From: Pamela Ivey, MD, FACC, Governor of ACC's Nevada Chapter

Participating in our legislative process as an ACC member is important not only for us now but for our successors. MACRA is right here and will be for the next 24 months as it unrolls and the legislative conference was an excellent opportunity to learn how it will impact us. Although our practices may differ from state to state, our ability to affect our legislators is uniform and transparent.

From: Eugene Yang, MD, FACC, Governor-Elect of ACC's Washington Chapter

Wow! I have never attended the ACC Legislative Conference before, but I came away invigorated and armed with new knowledge about MACRA and other critical health care issues. I have a much better understanding of the ways that our ACC plans to keep us ahead of all the changes that will soon affect our cardiology practices. I also learned how the grassroots efforts of the ACC PAC are working to drive passage of legislation vital to our profession. Like most people, I was skeptical about the level of comprehension that our legislators have about health care in Washington, but I came away impressed by their fund of knowledge and how engaged they are about improving the quality of care for our patients.

From: Bo Calhoun, MD, FACC, Governor of ACC's Mississippi Chapter

When talking to Senator Thad Cochran, I finished our conversation with, "what can we do for you?" He replied, "Keep helping Mississippians and I will keep helping you..."
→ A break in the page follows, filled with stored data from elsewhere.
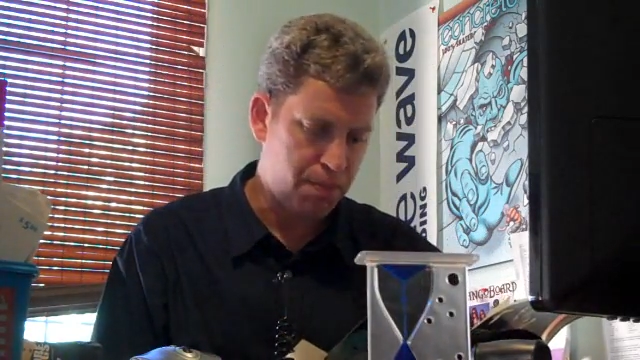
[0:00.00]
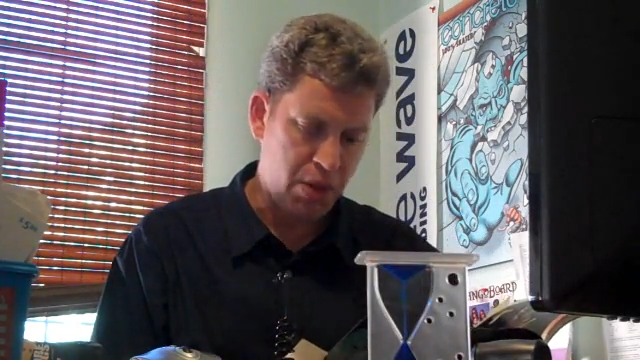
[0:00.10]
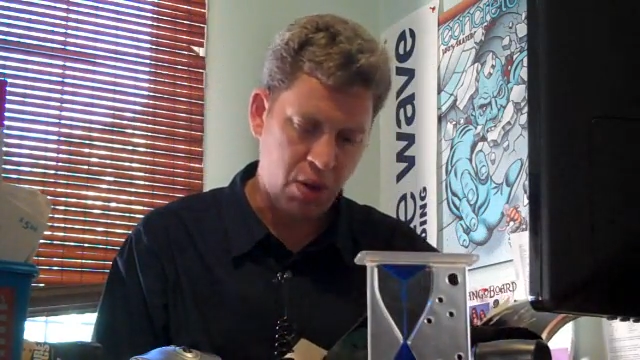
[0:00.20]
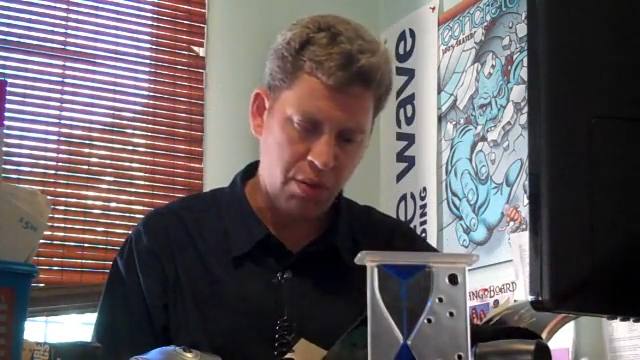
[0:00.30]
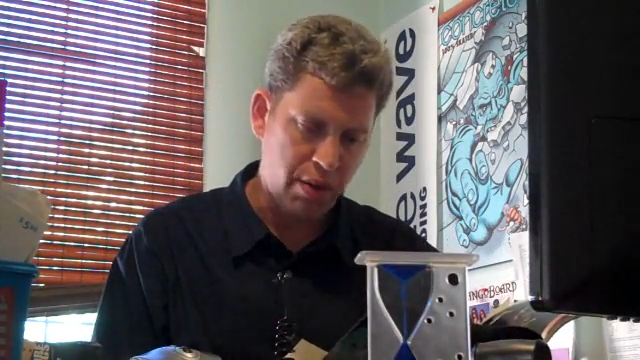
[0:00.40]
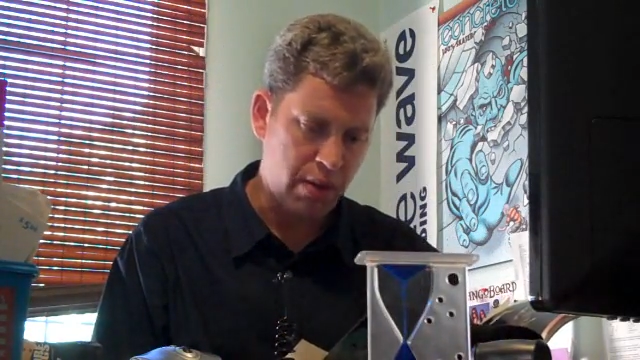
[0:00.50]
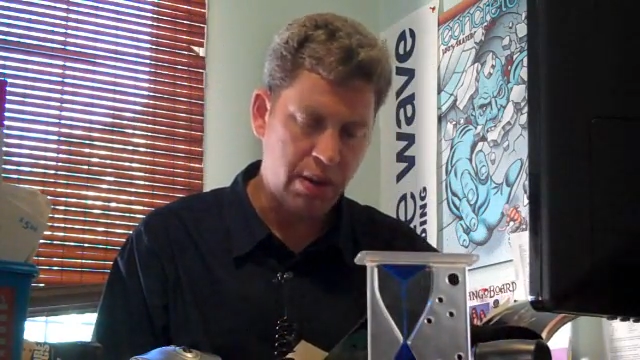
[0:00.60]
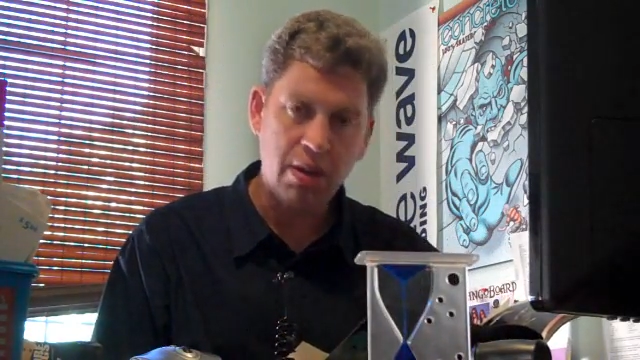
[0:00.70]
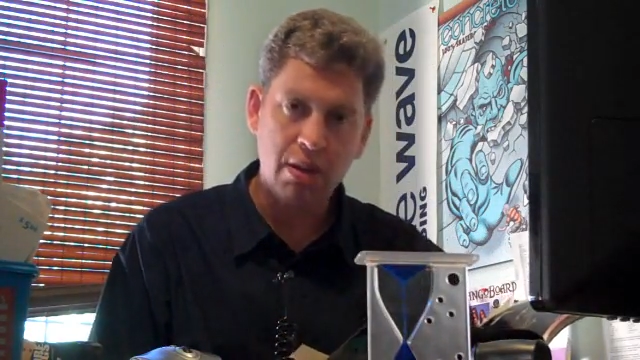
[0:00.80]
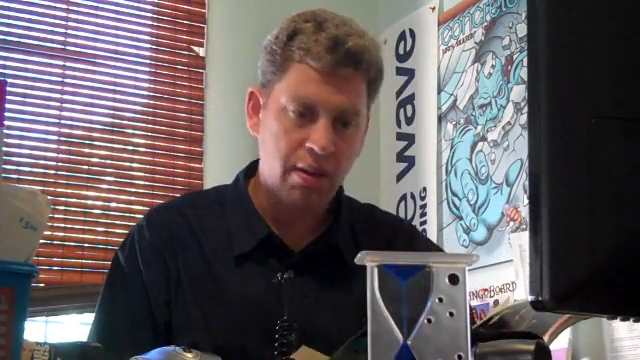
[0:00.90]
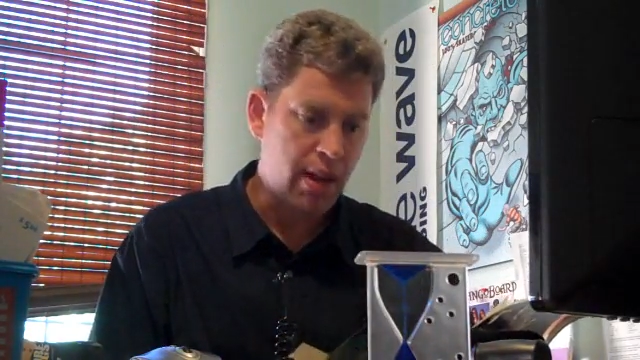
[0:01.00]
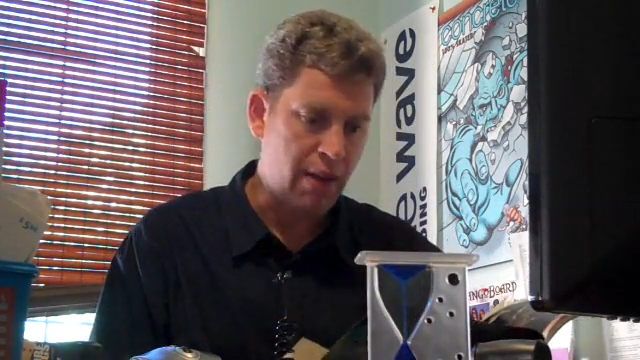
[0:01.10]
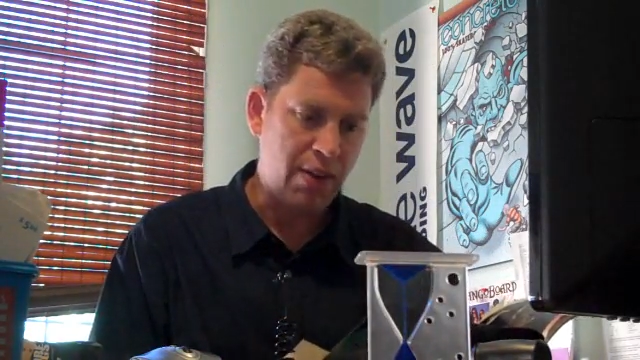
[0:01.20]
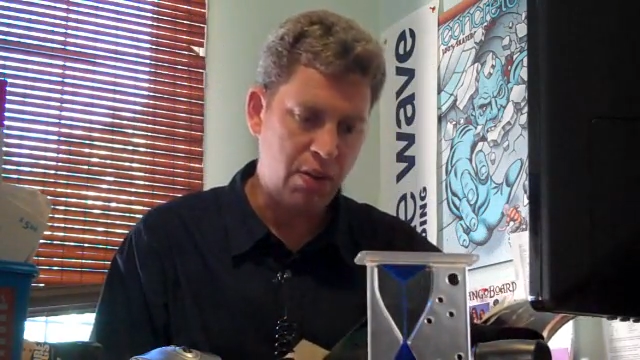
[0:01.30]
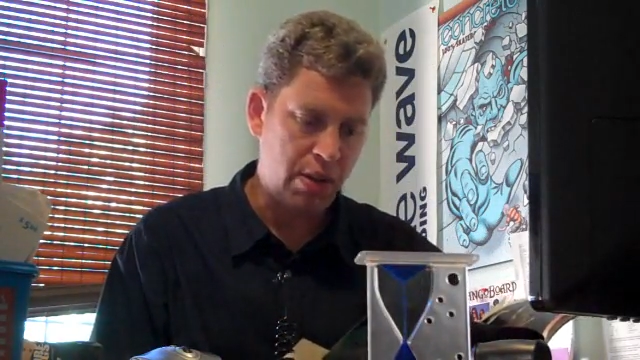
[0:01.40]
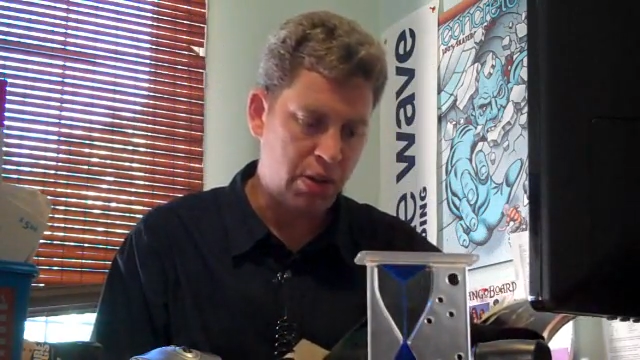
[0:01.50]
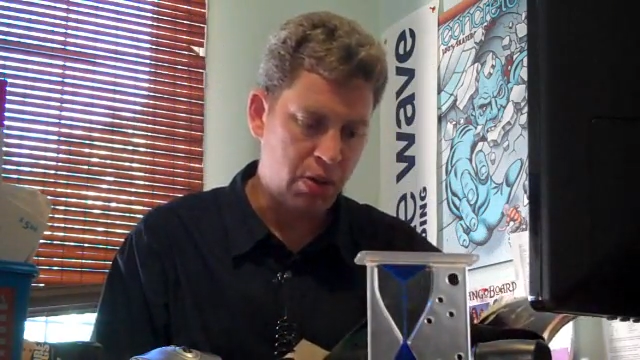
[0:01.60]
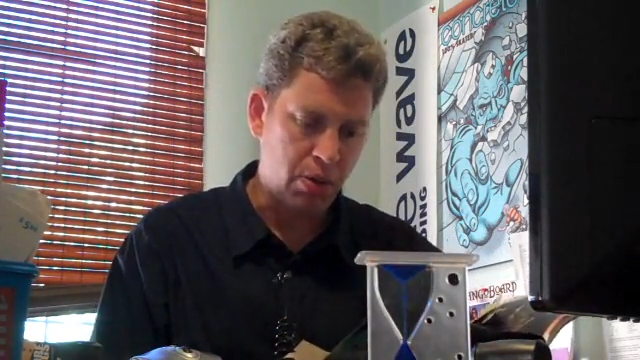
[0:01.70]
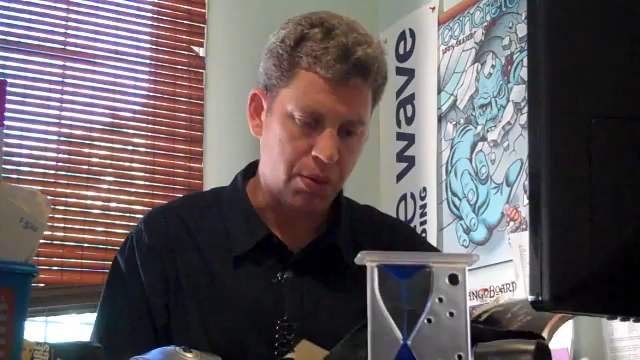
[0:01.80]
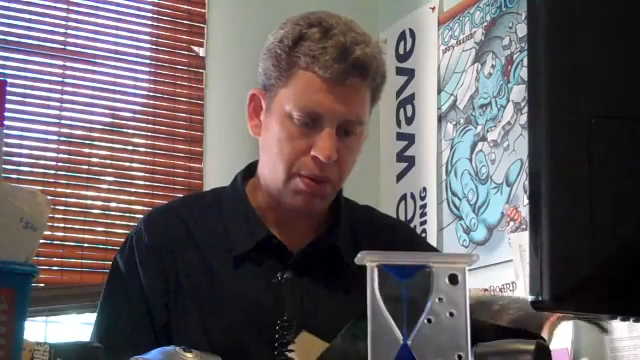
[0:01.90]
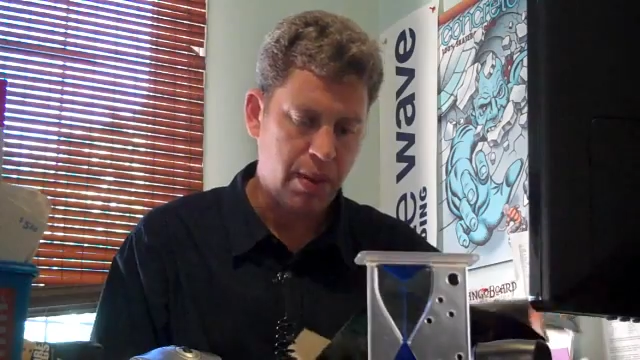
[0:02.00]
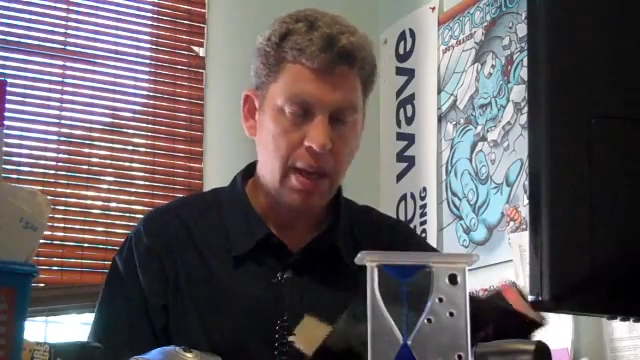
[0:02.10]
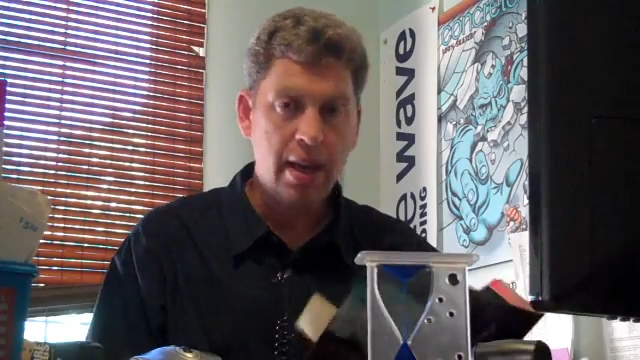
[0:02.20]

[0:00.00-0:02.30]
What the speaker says: they're into heavy-duty tools.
From: George Linsenmeyer, III, MD, FACC, Governor of ACC's West Virginia Chapter

The hallmark of chivalry is to fight the battle for someone else, not for our own self interests. We must show chivalry for our patients and advocate on their behalf.

From: Anuj Gupta, MD, FACC, Governor of ACC's Maryland Chapter

ACC sponsors many conferences, but from my perspective, ACC Legislative Conference is the most important conference demonstrating member value. All practicing physicians are intimately, deeply affected by what happens in Washington, DC. ACC staff put in a tremendous amount of work reviewing legislation, regulations, and legal decisions affecting cardiologists, and because of their professionalism, is clearly heard on the Hill and in the regulatory bodies. Walking through Congressional and Senate offices is an exhilarating experience with over 400 cardiologists, Fellows in Training and advanced practitioners telling our representatives about our concerns and obstacles in implementing MACRA.

From: Garwood Gee, MD, FACC, Governor of ACC's Northern California Chapter

One of the profound experiences was going on visits with my colleagues, as we are of different practice experiences and at differing stages of our careers. Sharing our issues of the changing of the practice of medicine and cardiology with colleagues allows legislators to see the present and the future of our profession.

From: David Kenigsberg, MD, FACC, Advocacy Chair of ACC's Florida Chapter

Florida's A Team tackled Capitol Hill and the day was very productive as the 10 of us were able to meet with 20 congressional offices and both senatorial offices. Some of us were fortunate enough to meet with the lawmaker themselves including Representatives Buchanan, Ros-Lehtinen, Mica, Grayson and Graham.